Troubleshoot writer-side issues

The Writer plugin connects to the destination and writes data using Java Database Connectivity (JDBC) or the destination's software development kit (SDK). The actual result depends on the configured write mode and the destination table's constraints.

Review the following causes if records are missing, duplicated, or contain unexpected content at the destination.

Cause

Description

Solution

Improperly configured write mode

The Writer uses the selected write mode to resolve conflicts between source data and destination table constraints. The wrong mode can cause inserts to fail (dirty data), be silently skipped, or overwrite records incorrectly.

Select the correct write mode for your use case. See Write modes for relational databases.

Dirty data threshold reached

Dirty data occurs when a value is incompatible with the destination column — for example, a string value such as abc written to an integer column, or a value that exceeds the column length limit. Each such row counts against the configured threshold.
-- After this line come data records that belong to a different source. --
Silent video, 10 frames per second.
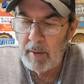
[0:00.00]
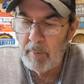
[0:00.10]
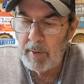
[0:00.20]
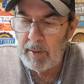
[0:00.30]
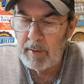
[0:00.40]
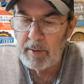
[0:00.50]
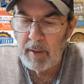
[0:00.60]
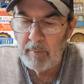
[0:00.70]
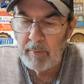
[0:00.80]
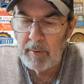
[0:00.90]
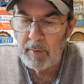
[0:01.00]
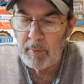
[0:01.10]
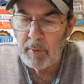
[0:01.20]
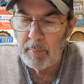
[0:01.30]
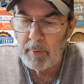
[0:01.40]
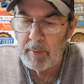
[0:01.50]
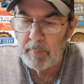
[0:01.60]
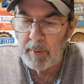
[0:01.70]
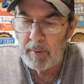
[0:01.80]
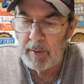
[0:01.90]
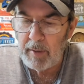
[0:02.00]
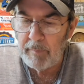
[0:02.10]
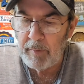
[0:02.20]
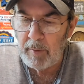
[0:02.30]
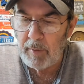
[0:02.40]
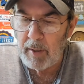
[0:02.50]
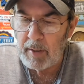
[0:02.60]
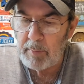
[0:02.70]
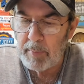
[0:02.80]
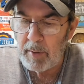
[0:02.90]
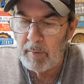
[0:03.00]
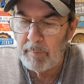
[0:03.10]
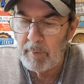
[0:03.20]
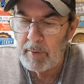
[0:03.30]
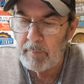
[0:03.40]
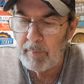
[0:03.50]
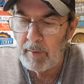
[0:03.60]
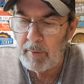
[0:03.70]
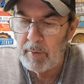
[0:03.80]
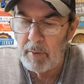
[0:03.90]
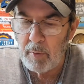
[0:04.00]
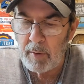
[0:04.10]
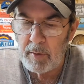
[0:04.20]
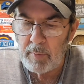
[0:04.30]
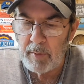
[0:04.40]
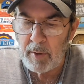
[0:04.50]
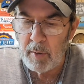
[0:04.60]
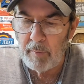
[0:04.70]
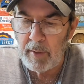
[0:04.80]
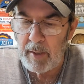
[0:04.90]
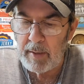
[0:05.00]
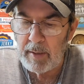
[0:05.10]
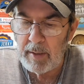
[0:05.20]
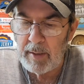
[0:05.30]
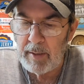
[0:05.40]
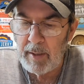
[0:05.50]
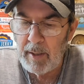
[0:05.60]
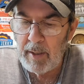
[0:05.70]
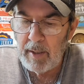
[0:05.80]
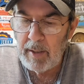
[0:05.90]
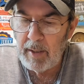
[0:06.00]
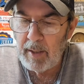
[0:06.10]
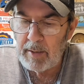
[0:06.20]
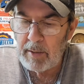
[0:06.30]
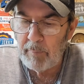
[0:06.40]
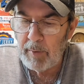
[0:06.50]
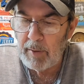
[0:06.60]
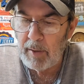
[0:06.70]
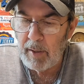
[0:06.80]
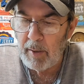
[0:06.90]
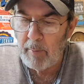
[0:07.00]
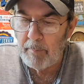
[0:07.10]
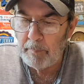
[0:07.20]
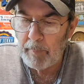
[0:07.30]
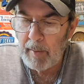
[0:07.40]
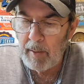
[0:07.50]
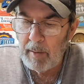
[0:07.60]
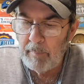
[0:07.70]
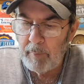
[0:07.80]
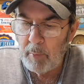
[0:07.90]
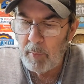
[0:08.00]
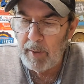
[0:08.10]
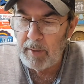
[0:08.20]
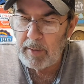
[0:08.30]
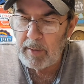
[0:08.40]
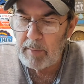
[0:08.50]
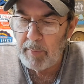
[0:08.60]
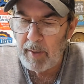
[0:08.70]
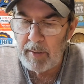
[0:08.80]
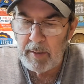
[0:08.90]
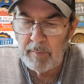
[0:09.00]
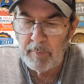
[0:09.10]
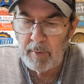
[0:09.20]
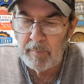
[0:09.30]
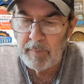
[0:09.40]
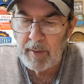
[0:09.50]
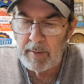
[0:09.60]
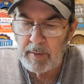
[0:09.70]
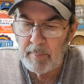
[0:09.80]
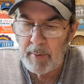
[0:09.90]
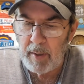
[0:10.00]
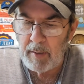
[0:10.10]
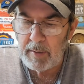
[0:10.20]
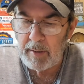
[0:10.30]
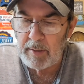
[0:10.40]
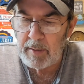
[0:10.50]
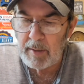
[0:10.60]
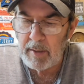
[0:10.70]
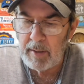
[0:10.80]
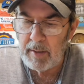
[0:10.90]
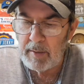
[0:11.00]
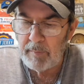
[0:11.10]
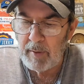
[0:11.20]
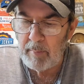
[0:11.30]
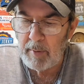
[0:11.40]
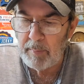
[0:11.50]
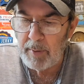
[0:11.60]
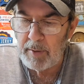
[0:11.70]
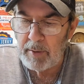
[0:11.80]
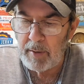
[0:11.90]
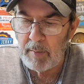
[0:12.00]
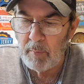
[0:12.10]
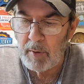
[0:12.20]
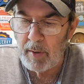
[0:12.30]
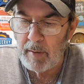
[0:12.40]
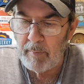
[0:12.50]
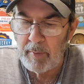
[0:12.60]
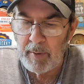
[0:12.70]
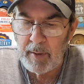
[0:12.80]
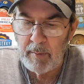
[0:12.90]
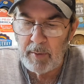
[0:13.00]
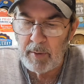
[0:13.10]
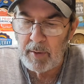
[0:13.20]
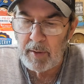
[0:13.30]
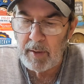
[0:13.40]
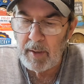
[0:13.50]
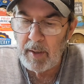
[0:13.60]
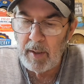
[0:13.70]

When he discovered the group was building a field hospital for his fellow New Yorkers with COVID-19, he asked if he could help. For weeks, despite differing faiths and politics, he and his family pitched in wherever they could.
When the threshold is exceeded, the task fails and remaining records are not written. To check how many rows were skipped, open the task run log and look for dirty data or parsing error entries.
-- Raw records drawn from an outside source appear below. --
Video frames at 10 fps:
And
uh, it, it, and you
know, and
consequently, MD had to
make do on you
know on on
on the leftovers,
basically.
Identify and fix the source of dirty data. If some dirty data is acceptable, increase the threshold in Task Configuration > Channel Configuration. For configuration details, see Codeless UI configuration. For what counts as dirty data, see Terms.

Querying data too early

For data sources such as Hive and MaxCompute (configurable), written data may be partially or fully invisible until the task completes.

Always verify destination data after confirming the sync task instance has completed successfully.

Missing node dependencies

If no dependency is configured between a downstream analysis task and the upstream sync task, the downstream task may start before synchronization finishes — reading incomplete data.

In DataStudio, configure parent-child node dependencies between upstream and downstream tasks. Avoid weak dependencies such as max_pt.

Concurrent writes to the same table or partition

MaxCompute / Hologres: Two tasks writing to the same partition, both configured to truncate before writing — the second task clears data written by the first. Relational databases: pre-SQL or post-SQL statements from one task interfere with data written by another.

For recurring instances of the same node, configure a self-dependency so each instance waits for the previous one to complete. Avoid designing tasks that write concurrently to the same destination.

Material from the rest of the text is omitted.